这个人类的血液中有自己的血液成分,母体说,这个人类曾经负责过胚胎体的自己,那时的它还在沉睡,既然江弋是负责它的研究员,那么得到它的触须和血液,倒也说得通。
只是。
凌七眼中闪过一丝阴沉。
这个人类既然这么聪明,那对他的族群来说就是最大的威胁,不能留。
凌七的手缓缓挪到江弋红肿淤青的脖子。
江弋没有躲,波澜不惊的眸子异常安静地看着凌七。
他平静地开口:“你要杀了我吗。”
凌七阴郁的眼神一怔,紧接着,胸口处传来陌生的钝痛。
他拧眉,捂住绞痛的心脏,松开了掐在江弋脖子上的手。
他虽进化出人类完整的身体,可人类的器官本该对它毫无用处才是。
怎会因为眼前这个人类的一句话,不该有任何反应的心脏就隐隐作痛起来。
这很反常。
江弋漠然看着凌七失控般的反应。
他的眼中,还是一片陌生。
凌七真的不记得他了。
说不清是何感觉,江弋垂下眼睫,表现得过于平静。
“你让我等你,就等回来一个要屠尽人类、忘记我、还要杀死我的你吗?”
“那你和过去伤害我的那些人又有什么区别。
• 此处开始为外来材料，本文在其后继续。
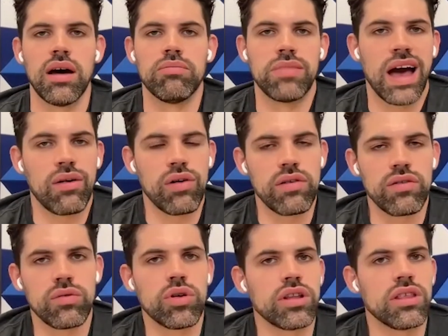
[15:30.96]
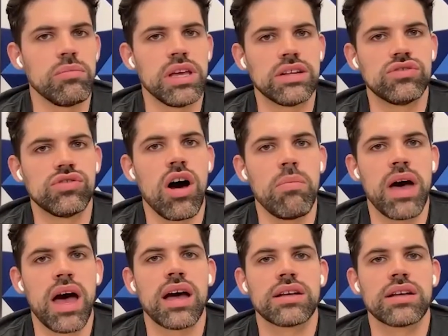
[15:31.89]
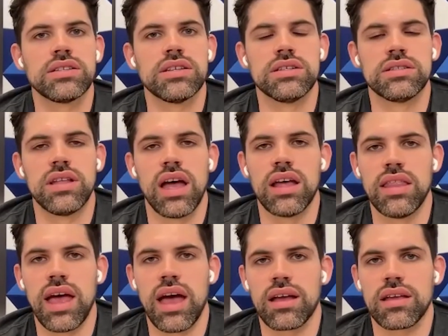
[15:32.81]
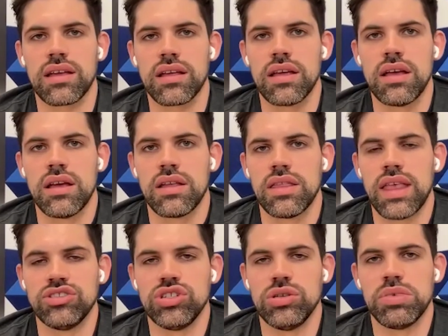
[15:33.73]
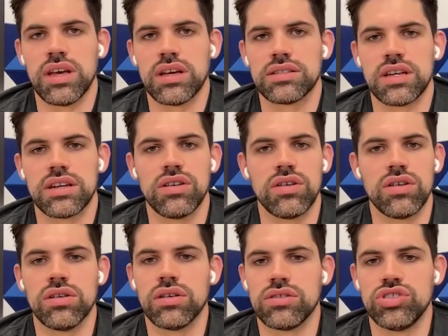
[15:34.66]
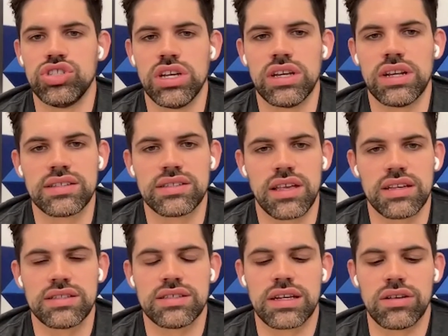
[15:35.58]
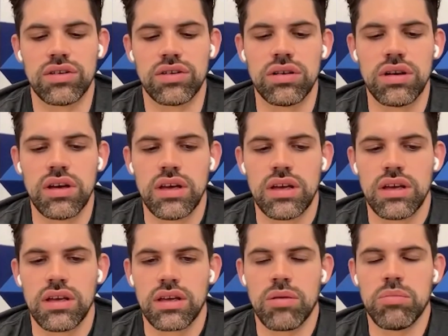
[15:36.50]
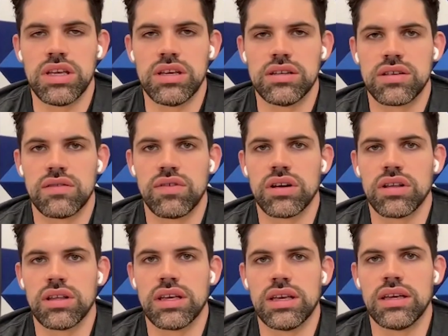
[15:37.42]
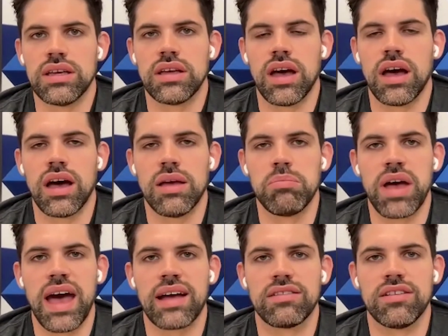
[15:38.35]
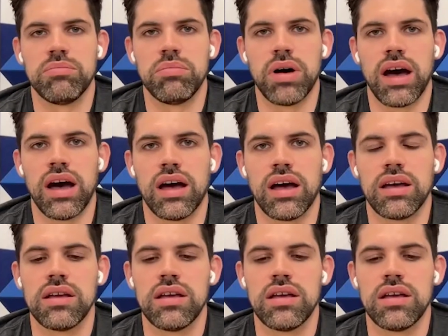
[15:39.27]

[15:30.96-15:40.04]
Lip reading: However, one of the big drawbacks is that GPS signal or GNSS signal can be severely impacted by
”
说完这句话,江弋便转身,重新回到了关他的储仓中。
望着江弋清瘦孤傲的背影,凌七心脏钝痛更甚。
他疼得浑身不受控发抖,脑海深处骤然闪烁无数模糊的碎片。
凌七看不清那些画面。
他头痛欲裂。
就在他的神经几欲崩坏之际,一根不起眼的神经末梢,骤然传输电流给大脑。
那些令凌七痛苦的模糊画面消失了。
取而代之的是毁灭的母星,坠毁的飞船,以及唤醒它的母体。
037只是它被人类俘虏时取的样本代号。
溟才是它真正的名字。
它是得到母体和所有族人力量与记忆传承的首领。
复兴族群,是它的职责。
这才是它该记得的记忆。
但,那个人类转身时泛红的眼角,又为什么总是在它脑海中挥之不去
异种攻不进主城,主城的人突不破异种,两方僵持不下。
被俘虏在a城区的人类过的生不如死。